Per questi motivi, come Bene Comune, abbiamo deciso di non prendere parte a questo consiglio: per chiedere maggior rispetto del ruolo del Consiglio Comunale, del nostro ruolo di consiglieri e di tutti i cittadini di Provaglio. 

Questa sofferta decisione è stata presa collegialmente da Bene Comune perché crediamo nel valore della Democrazia e non in quello della Demagogia (contrariamente a chi ci amministra).

Gruppo Consigliare “Bene Comune Provaglio Provezze Fantecolo”

[La sera del 29 marzo 2016 i consiglieri di minoranza del gruppo Bene Comune hanno letto questo documento, lasciando la seduta dopo la lettura dell'ordine del giorno.]

lunedì 21 marzo 2016

Libera 2016: PONTI DI MEMORIA, LUOGHI DI IMPEGNO

Oggi è il 21 marzo.
E' il primo giorno di primavera.
E la ventunesima giornata della memoria e dell'impegno in ricordo delle vittime innocenti delle mafie.


Mafia.
La parola MAFIA mi riporta sempre quel senso di smarrimento, assoluta impotenza e mancanza di protezione provato a quasi vent'anni, all'indomani delle stragi di Capaci e di Via D'Amelio. Ripenso al viso dei due giudici, risento le parole della moglie di Vito Schifani ai funerali di Stato, ed i fischi della folla al passaggio di chi quello Stato rappresentava.
Ho guardato di recente alcuni video dell'epoca con mio figlio di dieci anni, dopo che avevamo letto insieme (con parecchie pause-magone) il bel libro di Luigi Garlando Per questo mi chiamo Giovanni (Fabbri, 2004).


Era il 1992. Tanta strada aveva già fatto allora la criminalità organizzata, lasciando la sua lunga scia di sangue.
E tanta ancora ne ha fatta da allora.

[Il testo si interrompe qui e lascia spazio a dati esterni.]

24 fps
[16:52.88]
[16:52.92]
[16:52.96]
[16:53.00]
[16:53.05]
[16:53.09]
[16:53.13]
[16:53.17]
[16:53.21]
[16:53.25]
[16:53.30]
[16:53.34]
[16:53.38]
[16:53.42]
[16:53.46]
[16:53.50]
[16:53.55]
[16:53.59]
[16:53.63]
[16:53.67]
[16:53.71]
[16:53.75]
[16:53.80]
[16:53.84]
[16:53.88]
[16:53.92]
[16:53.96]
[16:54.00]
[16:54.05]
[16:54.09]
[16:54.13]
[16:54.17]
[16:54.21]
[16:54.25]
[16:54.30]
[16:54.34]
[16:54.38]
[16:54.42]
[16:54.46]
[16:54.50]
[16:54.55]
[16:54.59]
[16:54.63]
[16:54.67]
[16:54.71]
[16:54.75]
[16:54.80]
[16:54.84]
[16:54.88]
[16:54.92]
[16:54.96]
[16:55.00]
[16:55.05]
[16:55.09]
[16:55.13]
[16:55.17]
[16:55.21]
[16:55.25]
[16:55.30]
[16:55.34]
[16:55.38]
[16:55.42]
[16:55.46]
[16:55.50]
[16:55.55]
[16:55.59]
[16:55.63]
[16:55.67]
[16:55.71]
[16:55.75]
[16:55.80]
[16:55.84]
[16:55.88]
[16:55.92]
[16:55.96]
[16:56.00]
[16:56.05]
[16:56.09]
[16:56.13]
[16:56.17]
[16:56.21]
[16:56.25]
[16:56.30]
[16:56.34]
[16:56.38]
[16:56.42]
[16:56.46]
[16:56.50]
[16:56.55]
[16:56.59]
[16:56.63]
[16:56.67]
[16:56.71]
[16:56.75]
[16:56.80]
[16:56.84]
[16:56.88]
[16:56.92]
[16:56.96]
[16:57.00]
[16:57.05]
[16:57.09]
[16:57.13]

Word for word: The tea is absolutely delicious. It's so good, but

Avvicinandosi...
Scrive Nando dalla Chiesa nel suo Passaggio a Nord: "
Mafia, camorra e soprattutto 'ndrangheta muovono e condizionano oggi la storia civile e culturale, economica e amministrativa, politica e urbanistica, delle regioni settentrionali."
Indisturbata e protetta da coloro che non vedevano (o facevano finta!) e negavano, è arrivata già da parecchio tempo.
Tutti quindi dobbiamo vigilare, e agire in modo da non divenire mai complici. Neanche involontariamente. E nessuno è autorizzato a chiamarsi fuori.

Come fare?
Beh, mi affido di nuovo all'esperto professore, che in tanti abbiamo sentito parlare qui a Provaglio un paio di anni fa (e che spero ritorni per presentare l'ultimo suo libro).


Decalogo dell'Antimafia:
1 Formarsi sulla mafia.
2 Informarsi.
3 Coltivare la sensibilità civile (ovvero creare capitale sociale diffuso). 4 Diffondere l'informazione.

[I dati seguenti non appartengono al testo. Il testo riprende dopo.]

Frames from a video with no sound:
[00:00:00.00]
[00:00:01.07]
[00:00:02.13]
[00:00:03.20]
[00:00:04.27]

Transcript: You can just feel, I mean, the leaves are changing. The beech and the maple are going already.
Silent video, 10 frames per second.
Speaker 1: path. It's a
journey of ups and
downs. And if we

5 Organizzare e partecipare alle campagne d'opinione e denuncia. 6 Consumare in modo consapevole.
7 Controllare la legalità.


8 Usare al meglio il proprio voto. 9 Appoggiare chi lotta.
10 Non agire mai da soli.


Per una spiegazione esaustiva:
- Nando dalla Chiesa, La convergenza. Mafia e politica nella Seconda Repubblica, Melampo, Milano, 2010, pp. 295-300;
- Il decalogo dell'antimafia di Nando dalla Chiesa: https://www.youtube.com/watch?v=fD5cvUCJFHU


Concludo con due avvisi...
In contemporanea in tantissimi luoghi d'Italia, verranno letti oggi i circa OTTOCENTO nomi delle vittime innocenti (quelle di cui si ha notizia). A partire dalle ore 10.30, collegandosi al sito di Libera, www.libera.it, è possibile accedere alla diretta streaming con Messina, città scelta quest'anno per la manifestazione nazionale.
A Brescia, l'evento si tiene in Piazza Loggia.

... ed una proposta all'Amministrazione:
non sarebbe bello che dal prossimo anno anche il nostro Comune partecipasse all'iniziativa?